Hello.
There have been a number of posts relating to Docker Swarm mode “not working”. Unfortunately, none of these have worked for me.
Scenario:
Two Proxmox hosts: p1 and c2 run one privileged LXC each - architect on p1 and librarian on c2. The LXCs have Docker configured in Swarm mode, where architect is the swarm leader. Across the two nodes are a bunch of network containers that listen on various ports.
When I use a specialised network-diagnostics image, I can open an nc instance on a certain port and connect to it from another instance on the other host.
> ssh p1
> docker run diagnostics ..
~# ip addr
eth0 10.0.1.5 # ingress network
eth1 10.0.0.6 # mesh network for the containers
~# nc -l -p 1920
Hello
> ssh c2
> docker run diagnostics ..
~# ip addr
eth0 10.0.1.12 # ingress network
eht1 10.0.0.13 # mesh network for containers
~# nc 10.0.0.6
Hello
This works if I’m using IP addresses from the mesh network. However if I replace the IP addresses in the nc call with IPs from the ingress network, netcat stops receiving data.

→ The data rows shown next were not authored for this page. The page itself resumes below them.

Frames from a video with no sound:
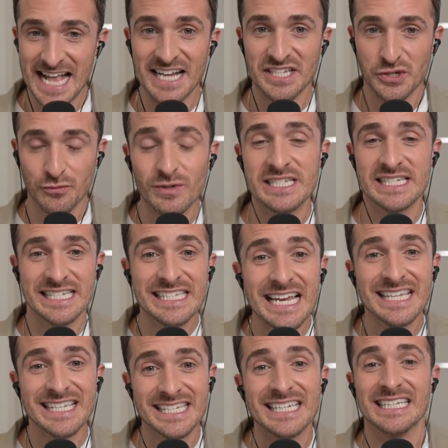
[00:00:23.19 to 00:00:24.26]
that's a
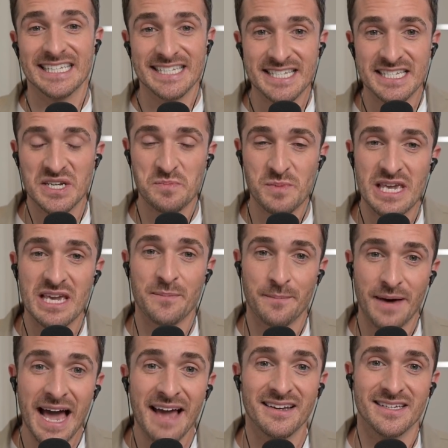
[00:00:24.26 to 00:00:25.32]
resistance to being
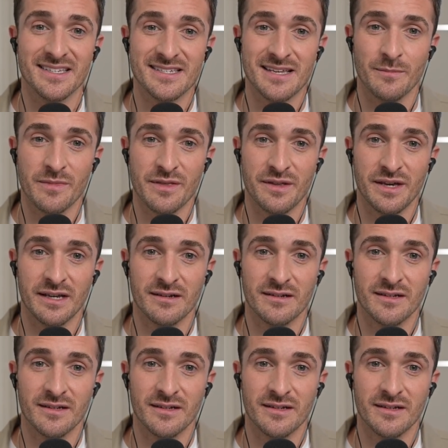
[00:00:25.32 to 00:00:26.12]
bad at something.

This extends to other services like the containers I briefly mentioned.
Things I have tried:
- Adjusting the MTU on the mesh network to something like 1200
- Fiddling with various IP forwarding settings on the Proxmox hosts as well as the LXCs
- Checking/adjusting the kernel modules loaded at boot (and reboot the host of course). Currently loaded are:
overlay br_netfilter ip_vs ip_vs_rr ip_vs_wrr ip_vs_sh ns_conntrack. - Host-side networking. (Not ideal for my situation because the number of containers will eventually grow and potentially require true load balancing)
- DNSRR - Fails because it is not compatible with the Ingress network
- Disabling checksum offloading on the host’s and LXC’s bridges
- Network diagnostics using familiar tools such as
tcpdump,trneaceroute,pingand similar. - Googling for help. No LLMs, or forums can answer my question.
Other info
- DNS works. I can
getent hosts nettest1andgetent hosts tasks.nettest1and get different but correct IPs - I do have my own DNS server running that the docker daemons are configured to use. It also runs in swarm mode but uses host-mode networking. (Ideally I’d like it to use the ingress network like everything else, but this just seems to mask the problem). The docker daemons have since been reconfigured without DNS preferences. The above symptoms exist despite the initial docker DNS settings.
- Please let me know if I can provide any other information that may be diagnostically relevant. I sincerely appreciate any and all help.